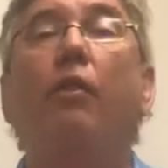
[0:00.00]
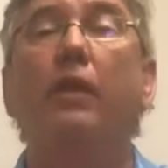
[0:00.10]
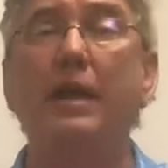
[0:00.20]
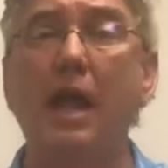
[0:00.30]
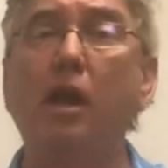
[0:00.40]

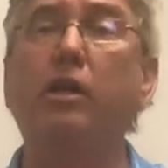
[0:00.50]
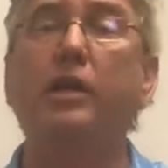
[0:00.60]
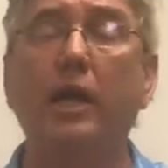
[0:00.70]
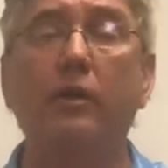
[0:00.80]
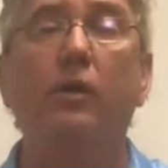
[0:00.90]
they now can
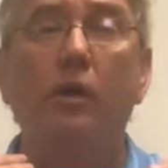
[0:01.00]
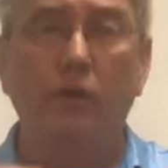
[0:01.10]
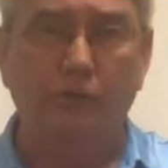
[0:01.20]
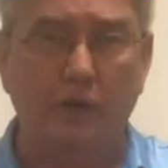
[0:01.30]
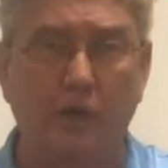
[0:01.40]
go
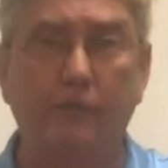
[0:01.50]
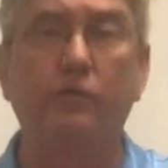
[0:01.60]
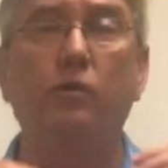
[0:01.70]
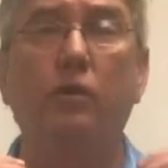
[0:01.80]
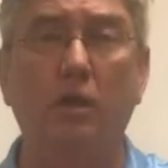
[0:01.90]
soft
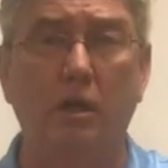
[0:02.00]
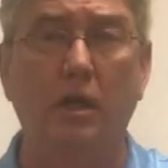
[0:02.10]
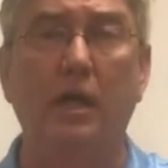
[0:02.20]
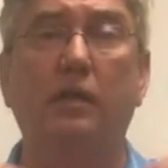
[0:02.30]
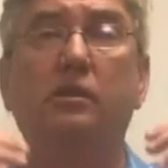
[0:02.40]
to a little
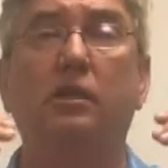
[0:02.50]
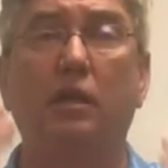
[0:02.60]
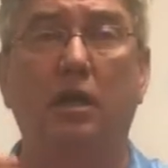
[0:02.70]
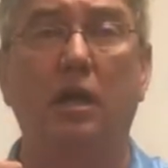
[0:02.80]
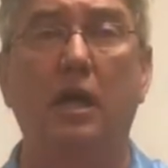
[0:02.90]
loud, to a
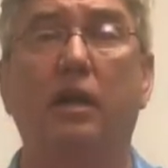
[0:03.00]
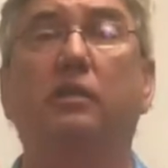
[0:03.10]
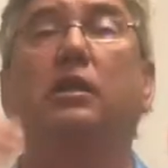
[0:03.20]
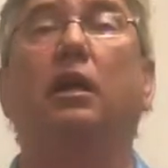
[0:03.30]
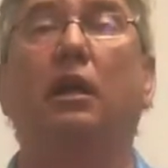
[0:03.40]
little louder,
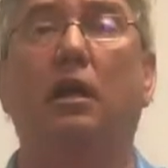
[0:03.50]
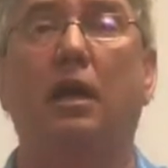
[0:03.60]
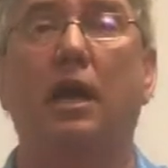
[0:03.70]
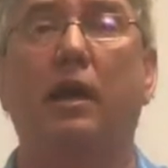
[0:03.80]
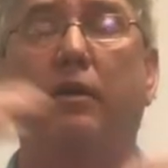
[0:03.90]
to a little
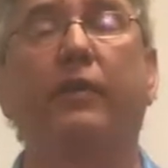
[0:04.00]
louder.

========================

### Instructions to follow
The answer should be the full material above, printed exactly, with no pictures in it.

### Answer space
[0:00.00]
[0:00.10]
[0:00.20]
[0:00.30]
[0:00.40]

[0:00.50]
[0:00.60]
[0:00.70]
[0:00.80]
[0:00.90]
they now can
[0:01.00]
[0:01.10]
[0:01.20]
[0:01.30]
[0:01.40]
go
[0:01.50]
[0:01.60]
[0:01.70]
[0:01.80]
[0:01.90]
soft
[0:02.00]
[0:02.10]
[0:02.20]
[0:02.30]
[0:02.40]
to a little
[0:02.50]
[0:02.60]
[0:02.70]
[0:02.80]
[0:02.90]
loud, to a
[0:03.00]
[0:03.10]
[0:03.20]
[0:03.30]
[0:03.40]
little louder,
[0:03.50]
[0:03.60]
[0:03.70]
[0:03.80]
[0:03.90]
to a little
[0:04.00]
louder.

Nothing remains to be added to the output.